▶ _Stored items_
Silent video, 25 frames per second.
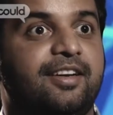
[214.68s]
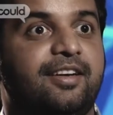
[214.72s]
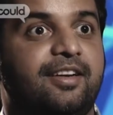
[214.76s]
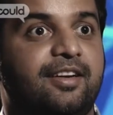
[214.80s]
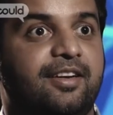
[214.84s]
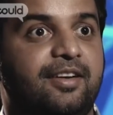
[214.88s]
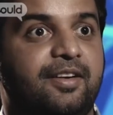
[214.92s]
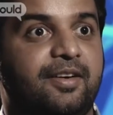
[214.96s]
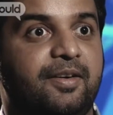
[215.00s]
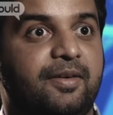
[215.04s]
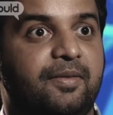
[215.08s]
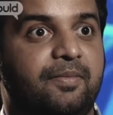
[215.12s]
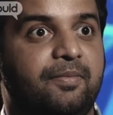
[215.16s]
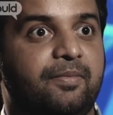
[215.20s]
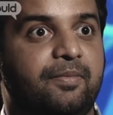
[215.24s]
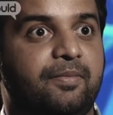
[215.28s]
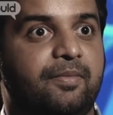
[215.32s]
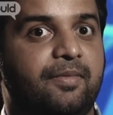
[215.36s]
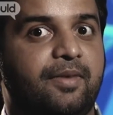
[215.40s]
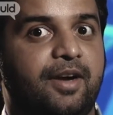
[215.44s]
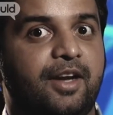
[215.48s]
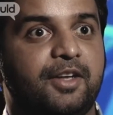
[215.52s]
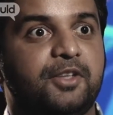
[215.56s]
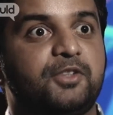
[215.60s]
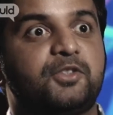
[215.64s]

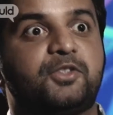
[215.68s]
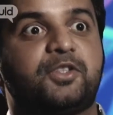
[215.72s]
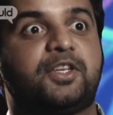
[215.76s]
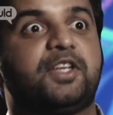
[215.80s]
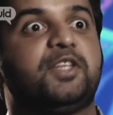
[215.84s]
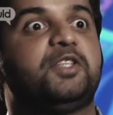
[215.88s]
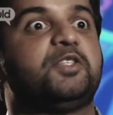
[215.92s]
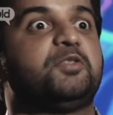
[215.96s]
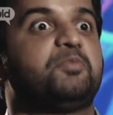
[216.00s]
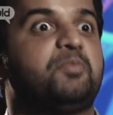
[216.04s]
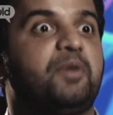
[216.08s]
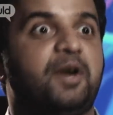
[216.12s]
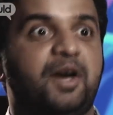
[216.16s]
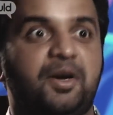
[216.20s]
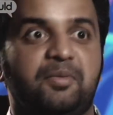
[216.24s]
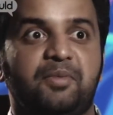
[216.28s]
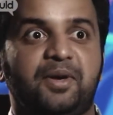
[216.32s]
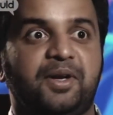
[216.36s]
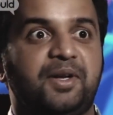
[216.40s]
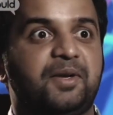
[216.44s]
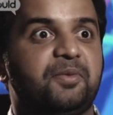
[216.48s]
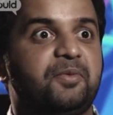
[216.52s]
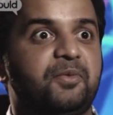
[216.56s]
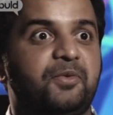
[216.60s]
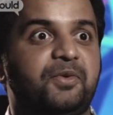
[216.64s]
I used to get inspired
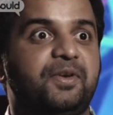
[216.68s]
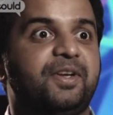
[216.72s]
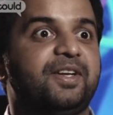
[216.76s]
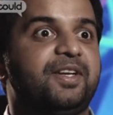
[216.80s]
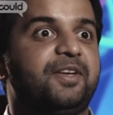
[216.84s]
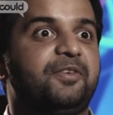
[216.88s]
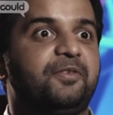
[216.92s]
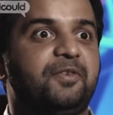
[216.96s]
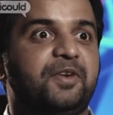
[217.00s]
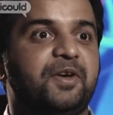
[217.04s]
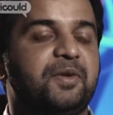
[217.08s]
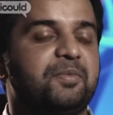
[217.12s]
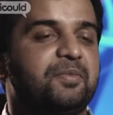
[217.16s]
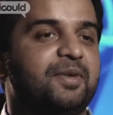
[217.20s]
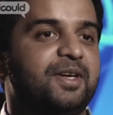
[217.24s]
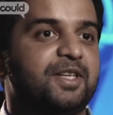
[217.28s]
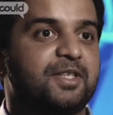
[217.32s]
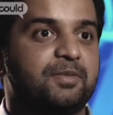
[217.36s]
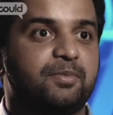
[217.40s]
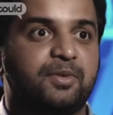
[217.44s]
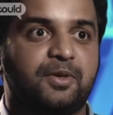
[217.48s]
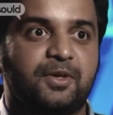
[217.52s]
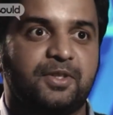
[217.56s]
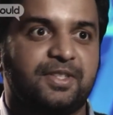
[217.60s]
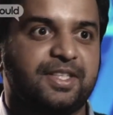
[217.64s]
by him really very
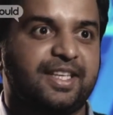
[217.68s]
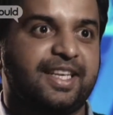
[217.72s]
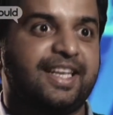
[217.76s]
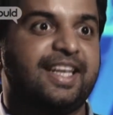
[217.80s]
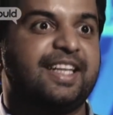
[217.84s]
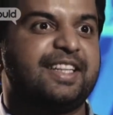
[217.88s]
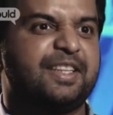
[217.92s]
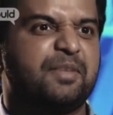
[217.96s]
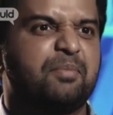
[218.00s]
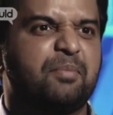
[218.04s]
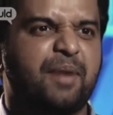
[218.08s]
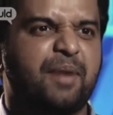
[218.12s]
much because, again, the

▶ _Problem_
Could you set down every entry above exactly as it stands, with no images?

▶ _Result of this task_
Silent video, 25 frames per second.
[214.68s]
[214.72s]
[214.76s]
[214.80s]
[214.84s]
[214.88s]
[214.92s]
[214.96s]
[215.00s]
[215.04s]
[215.08s]
[215.12s]
[215.16s]
[215.20s]
[215.24s]
[215.28s]
[215.32s]
[215.36s]
[215.40s]
[215.44s]
[215.48s]
[215.52s]
[215.56s]
[215.60s]
[215.64s]

[215.68s]
[215.72s]
[215.76s]
[215.80s]
[215.84s]
[215.88s]
[215.92s]
[215.96s]
[216.00s]
[216.04s]
[216.08s]
[216.12s]
[216.16s]
[216.20s]
[216.24s]
[216.28s]
[216.32s]
[216.36s]
[216.40s]
[216.44s]
[216.48s]
[216.52s]
[216.56s]
[216.60s]
[216.64s]
I used to get inspired
[216.68s]
[216.72s]
[216.76s]
[216.80s]
[216.84s]
[216.88s]
[216.92s]
[216.96s]
[217.00s]
[217.04s]
[217.08s]
[217.12s]
[217.16s]
[217.20s]
[217.24s]
[217.28s]
[217.32s]
[217.36s]
[217.40s]
[217.44s]
[217.48s]
[217.52s]
[217.56s]
[217.60s]
[217.64s]
by him really very
[217.68s]
[217.72s]
[217.76s]
[217.80s]
[217.84s]
[217.88s]
[217.92s]
[217.96s]
[218.00s]
[218.04s]
[218.08s]
[218.12s]
much because, again, the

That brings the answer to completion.